**Task details:**
Your answer must be the listing repeated word for word, without its pictures.
BEGIN
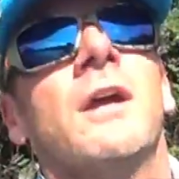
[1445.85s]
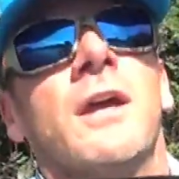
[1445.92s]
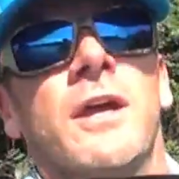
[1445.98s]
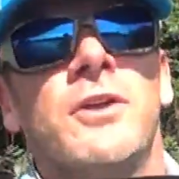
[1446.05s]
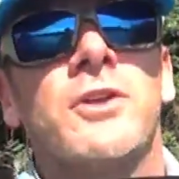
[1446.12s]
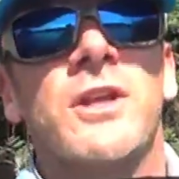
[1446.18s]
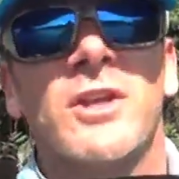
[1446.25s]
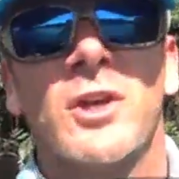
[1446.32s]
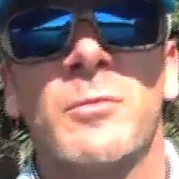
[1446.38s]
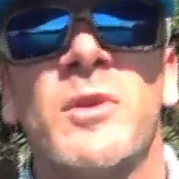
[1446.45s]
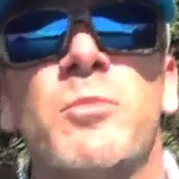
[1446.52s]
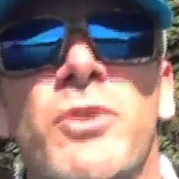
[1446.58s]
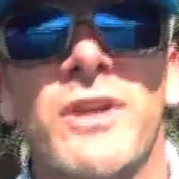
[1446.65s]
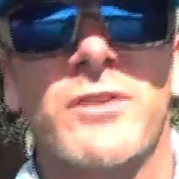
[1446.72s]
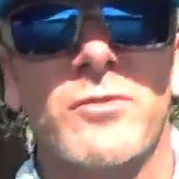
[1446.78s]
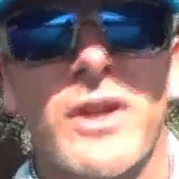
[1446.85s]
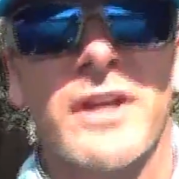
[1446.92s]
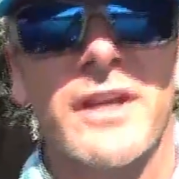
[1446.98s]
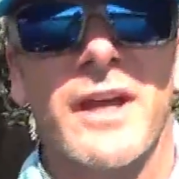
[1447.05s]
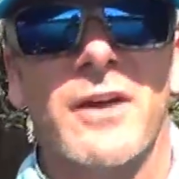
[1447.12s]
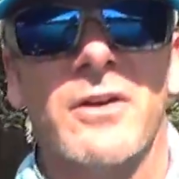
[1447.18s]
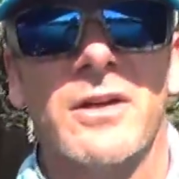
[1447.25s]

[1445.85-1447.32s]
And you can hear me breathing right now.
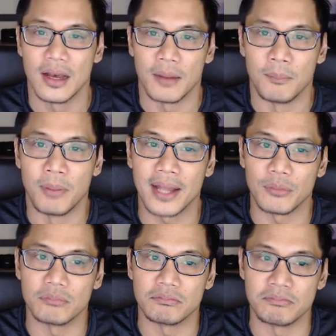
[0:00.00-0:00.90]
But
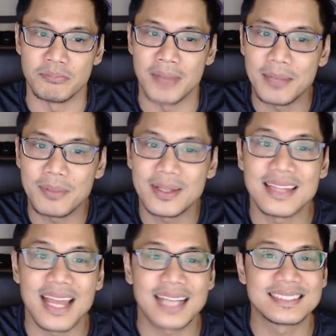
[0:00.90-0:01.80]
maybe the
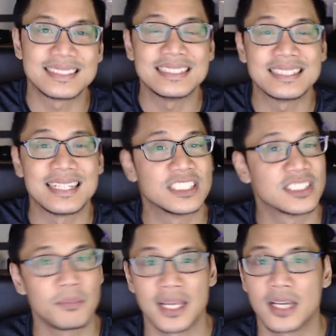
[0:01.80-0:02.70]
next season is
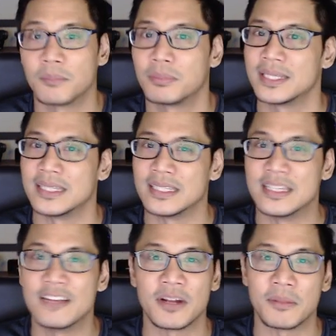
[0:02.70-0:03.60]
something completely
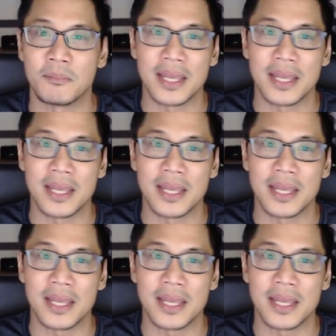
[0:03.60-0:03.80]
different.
END
**Answer for this exercise:**
[1445.85s]
[1445.92s]
[1445.98s]
[1446.05s]
[1446.12s]
[1446.18s]
[1446.25s]
[1446.32s]
[1446.38s]
[1446.45s]
[1446.52s]
[1446.58s]
[1446.65s]
[1446.72s]
[1446.78s]
[1446.85s]
[1446.92s]
[1446.98s]
[1447.05s]
[1447.12s]
[1447.18s]
[1447.25s]

[1445.85-1447.32s]
And you can hear me breathing right now.
[0:00.00-0:00.90]
But
[0:00.90-0:01.80]
maybe the
[0:01.80-0:02.70]
next season is
[0:02.70-0:03.60]
something completely
[0:03.60-0:03.80]
different.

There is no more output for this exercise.